Die schon erwähnten kleinen Schrabbelläden (unten am Baščaršija-Platz in Sarajevo) wird es vermutlich noch eine ganze Weile geben, zumal vielerorts gar nicht mehr Platz für Supermarktausbreitungen ist. Aber Lidl und Kaufland können jetzt erst mal kommen.
Fotos: Supermarktblog
Lustig, in genau dem „Konzum“ haben wir damals in Dubrovnik noch ein bisschen Schnickschnack eingekauft. Eine Lidl Filiale hätte ich wahrscheinlich links liegen gelassen, während ich „fremde“ Supermärkte im Urlaub immer spannend finde.

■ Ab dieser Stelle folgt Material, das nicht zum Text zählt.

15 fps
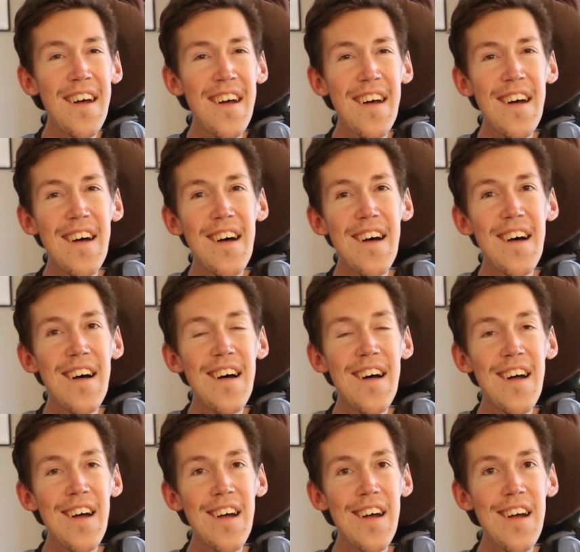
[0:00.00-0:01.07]

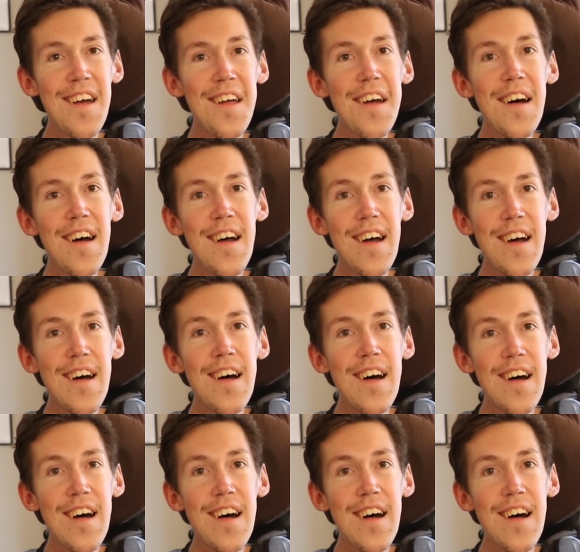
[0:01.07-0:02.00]
This person isn't speaking.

Die Vorstellung, bald in jedem europäischen Urlaubsort die gleichen deutschen Aldi und Lidl Filialen vorzufinden, finde ich ja eher ernüchternd, wo bleibt da die Vielfalt? Angeblich wird bald jedes dritte Bier vom selben Konzern gebraut, anscheinend soll es bei den Supermärkten bald genauso aussehen.
Sortiment und auch Einrichtung der europäischen Märkte unterscheiden sich teilweise schon deutlich von denen in Deutschland.
2. Bild von oben: Diese Lidl-Plakatwand – handelt es sich da etwa um ein Pissoir?!
Nee, gesponserte Strandumkleidekabine.
Ach so. Wo ich gleich wieder hindenke 😉
Umsatz von Konzum sind 13,4 Mrd Kuna, nicht Euro (das wäre für Kroatien doch etwas viel).
Danke, korrigiert.
LIDL ist überall da, wo ich es niemals vermutete. Mali Losinj, Kroatien, September 2013 – LIDL war schon da. Im Urlaub sparen wie zuhause war das Motto.
Drinnen gab es Wurst aus Wörrstadt / Saulheim, Milch aus dem Hunsrück, Süssigkeiten aus Bonn und noch mehr Produkte aus Deutschland.
Aufgebaut war der Markt wie damals die LIDL-Märkte in Deutschland auch aufgebaut waren. Ohne Schwierigkeiten alles zu finden, wenn ich es denn gewollt hätte. Nur die 1,5l-Flasche Bier / Radler und ein paar Weine kamen aus Kroatien.
Das war ein deprimierendes Erlebnis, aber gegenüber der einheimischen Rumpelkammern, die als Supermärkte fungierten, immer noch ein Hort an Sauberkeit und Ordnung. Faszinierend.